A potentially toxic species of plankton algae may take over a critical role in the future of the Arctic food chain, according to a new study from Aarhus University. These algae survive through photosynthesis, but also by eating other algae and bacteria, which gives them a major advantage in the rapidly changing environment of the Arctic.
The plankton community that produces food for the entire Arctic food chain is being transformed by sea ice decline. The base of this food web is formed of tiny plankton algae, which use light and nutrients to produce food through photosynthesis.
As sea ice becomes thinner in the Arctic, plankton algae are exposed to more light. While it seems that this would boost algae numbers and provide more food for fish, the effects are much more complicated.
The experts explain that more sunlight in the sea will only lead to a higher production of plankton algae if they also have enough nutrients, and this is often not the case.
Freshwater that is entering the Arctic Ocean from melting glaciers is lacking in nutrients, and this water is now spreading out further across fjords and into the sea. The fresh water sits on top of the denser saltwater, preventing nutrients from the deeper layers from mixing up towards the surface where plankton algae are active.
This is where the so-called mixotrophic plankton algae come in, because they do not rely entirely on sunlight and nutrients for their survival. The fact that these algae can also obtain energy by eating other algae and bacteria allows them to stay alive and grow without adequate light for photosynthesis.
In northeast Greenland, a team of researchers measured the production of plankton algae under the sea ice in the high-Arctic fjord Young Sound.
“We showed that the plankton algae under the sea ice actually produced up to half of the total annual plankton production in the fjord,” said study lead author Dorte H. Søgaard.
“Mixotrophic plankton algae have the advantage that they can sustain themselves by eating other algae and bacteria as a supplement to photosynthesis when there isn’t enough light.
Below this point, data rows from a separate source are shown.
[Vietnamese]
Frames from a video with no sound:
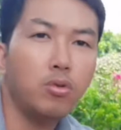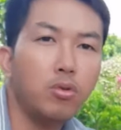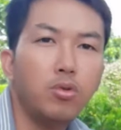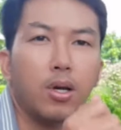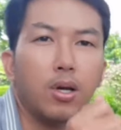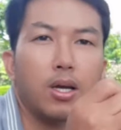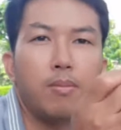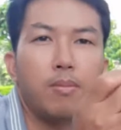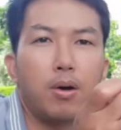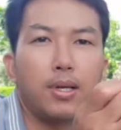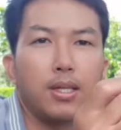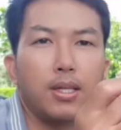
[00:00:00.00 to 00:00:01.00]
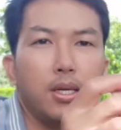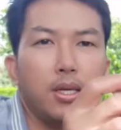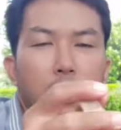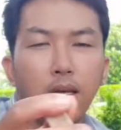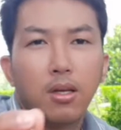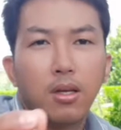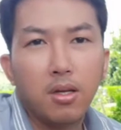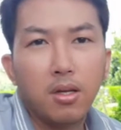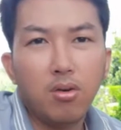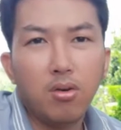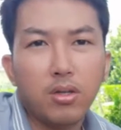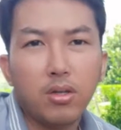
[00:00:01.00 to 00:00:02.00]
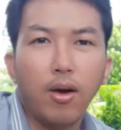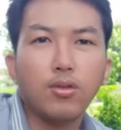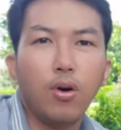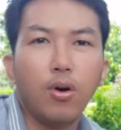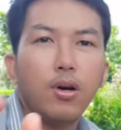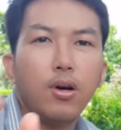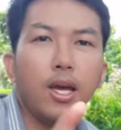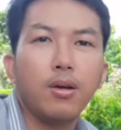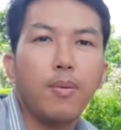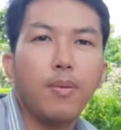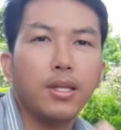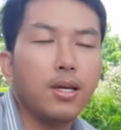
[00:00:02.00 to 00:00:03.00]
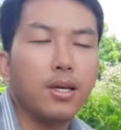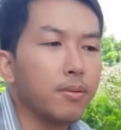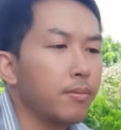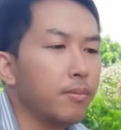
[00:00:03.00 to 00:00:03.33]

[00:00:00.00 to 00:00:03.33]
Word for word: Nói chung là cái mòng này thì nó kéo gió ghê đó các bạn nhá.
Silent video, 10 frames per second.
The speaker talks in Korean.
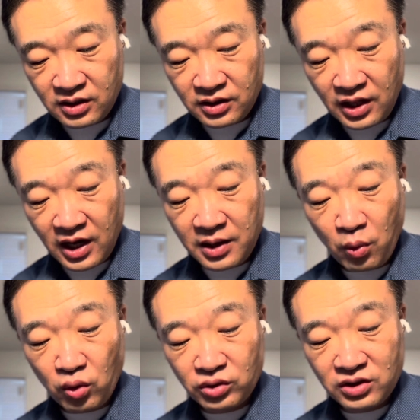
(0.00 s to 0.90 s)
내 안의
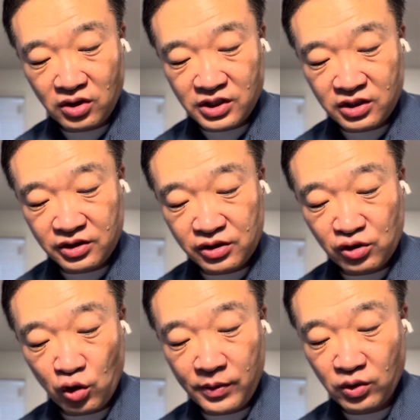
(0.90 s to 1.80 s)
모든 것이 그
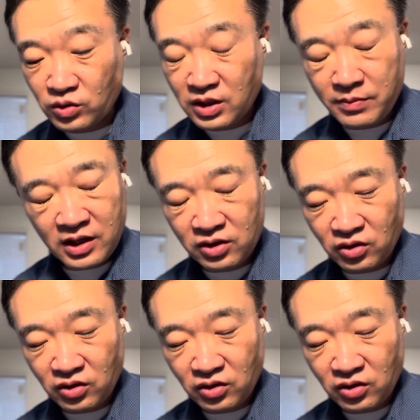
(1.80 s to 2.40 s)
즐거움에 동참하는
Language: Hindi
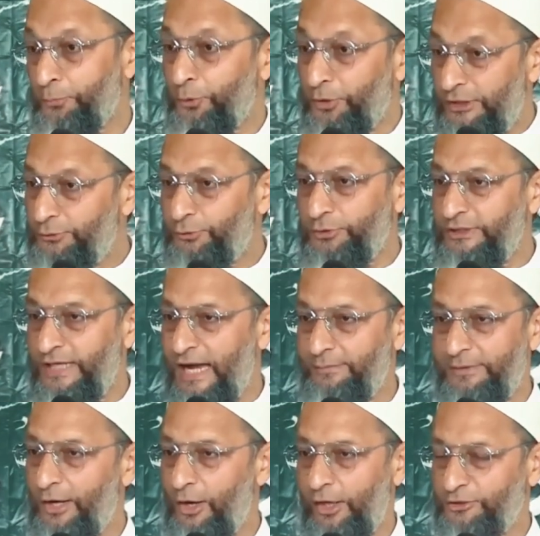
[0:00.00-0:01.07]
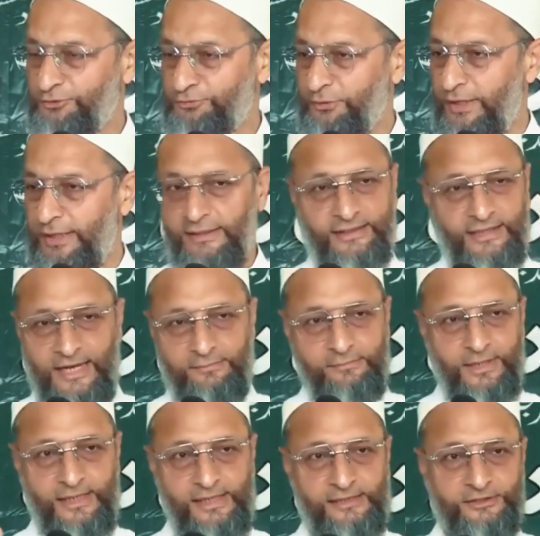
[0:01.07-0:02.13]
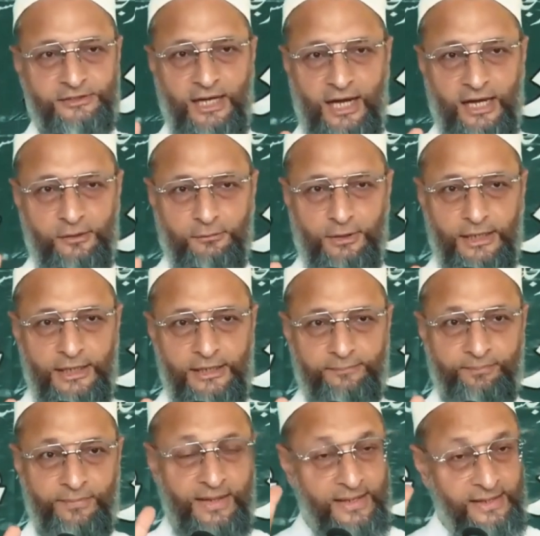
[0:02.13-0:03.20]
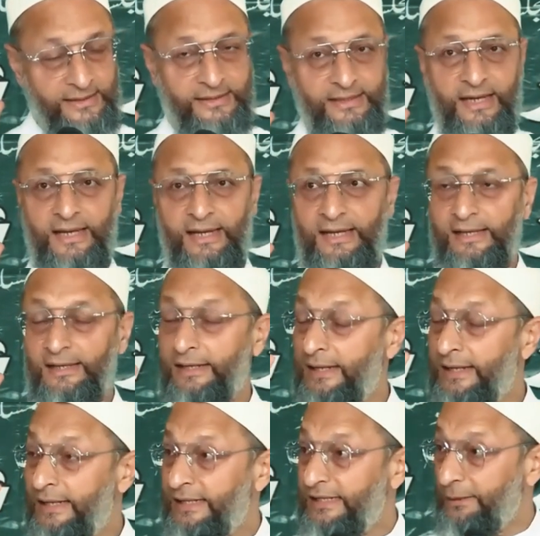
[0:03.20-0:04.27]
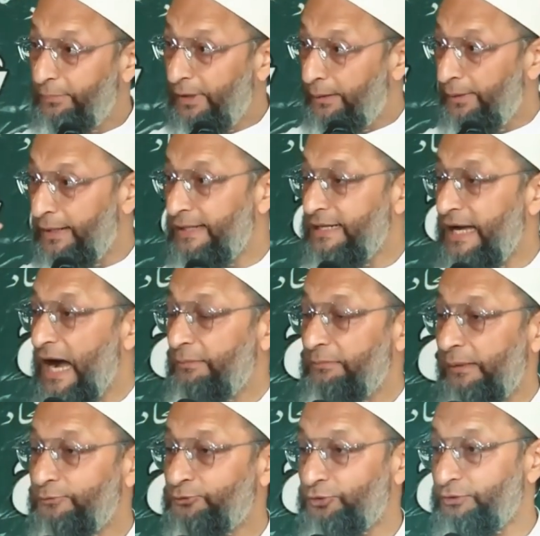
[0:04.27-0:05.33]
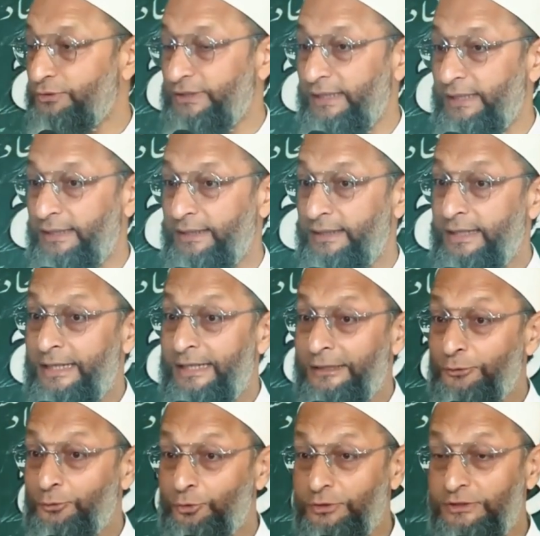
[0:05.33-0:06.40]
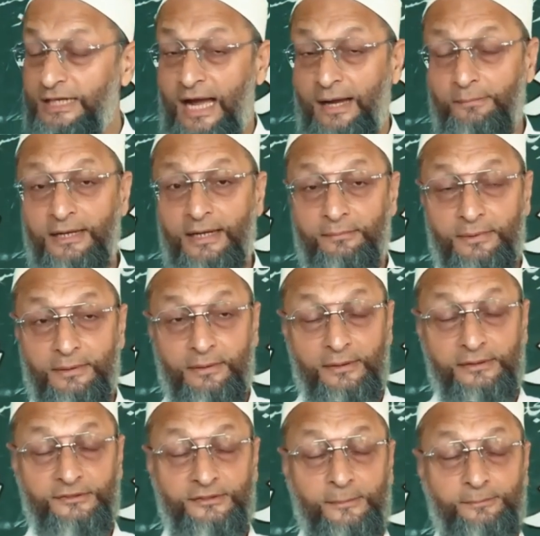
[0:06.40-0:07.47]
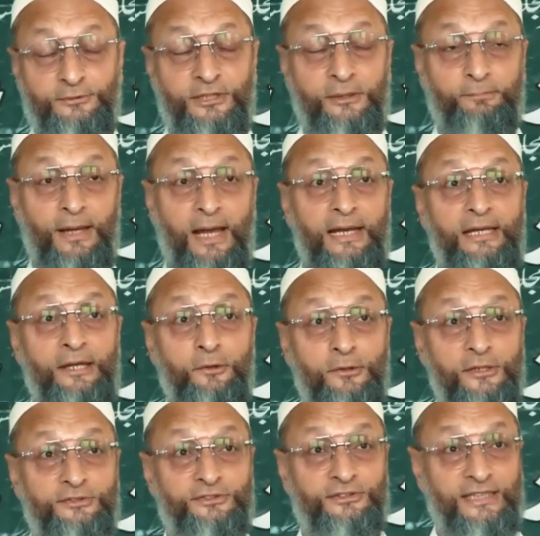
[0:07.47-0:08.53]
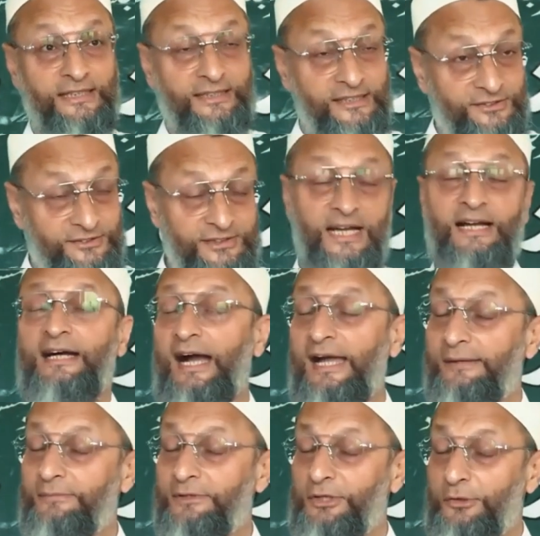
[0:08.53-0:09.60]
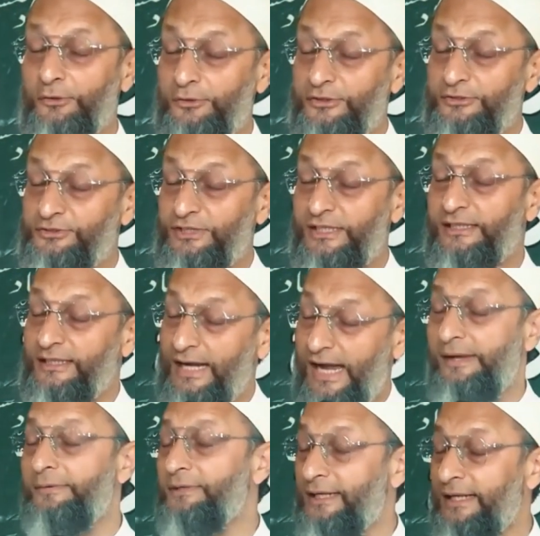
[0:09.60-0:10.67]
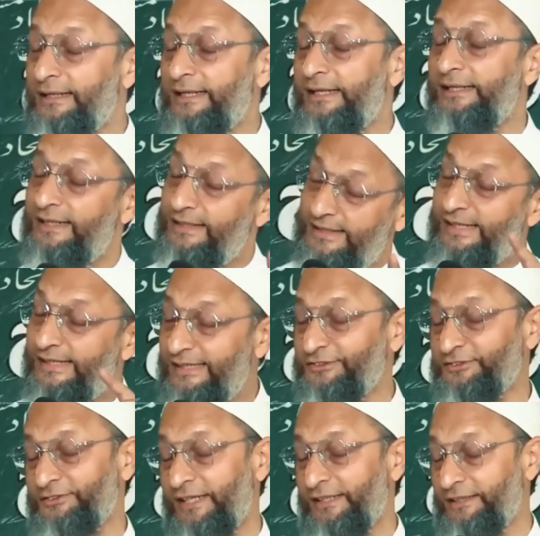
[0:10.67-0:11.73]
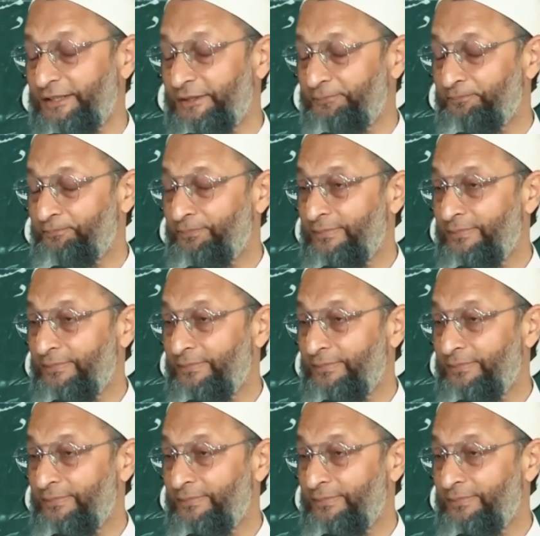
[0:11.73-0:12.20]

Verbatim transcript: पूरी दुनिया में ऑक्सफर्ड कैम्ब्रिज हार्वर्ड येल ये बड़े बड़े नाम हम सुनते हैं दुनिया में सबसे पहली यूनिवर्सिटी किसने कायम की और यूनिवर्सिटी कायम करके डिग्री किसने दी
This means that they are ready to perform photosynthesis even when very little light penetrates into the sea.”
“In addition, many mixotrophic algae can live in relatively fresh water and at very low concentrations of nutrients – conditions that often prevail in the water layers under the sea ice in the spring when the ice melts.”
The researchers measured an algal bloom driven by mixotrophic algae in Young Sound for nine days. The algae belong to a group called haptophytes, many of which are toxic. The team found that these algae bloomed in quantities similar to those previously observed in the Skagerrak, where they killed large amounts of salmon in Norwegian fish farms.
“We know that haptophytes often appear in areas with low salinity – as seen in the Baltic Sea, for example. It is therefore very probable that these mixotrophic-driven algae blooms will appear more frequently in a more freshwater-influenced future Arctic Ocean and that this shift in dominant algae to a mixotrophic algae species might have a large ecological and socio-economic impact,” said Søgaard.
According to the researchers, this is the first time that a bloom of mixotrophic algae has been recorded under the sea ice in the Arctic.
The study is published in the journal Nature: Scientific Reports.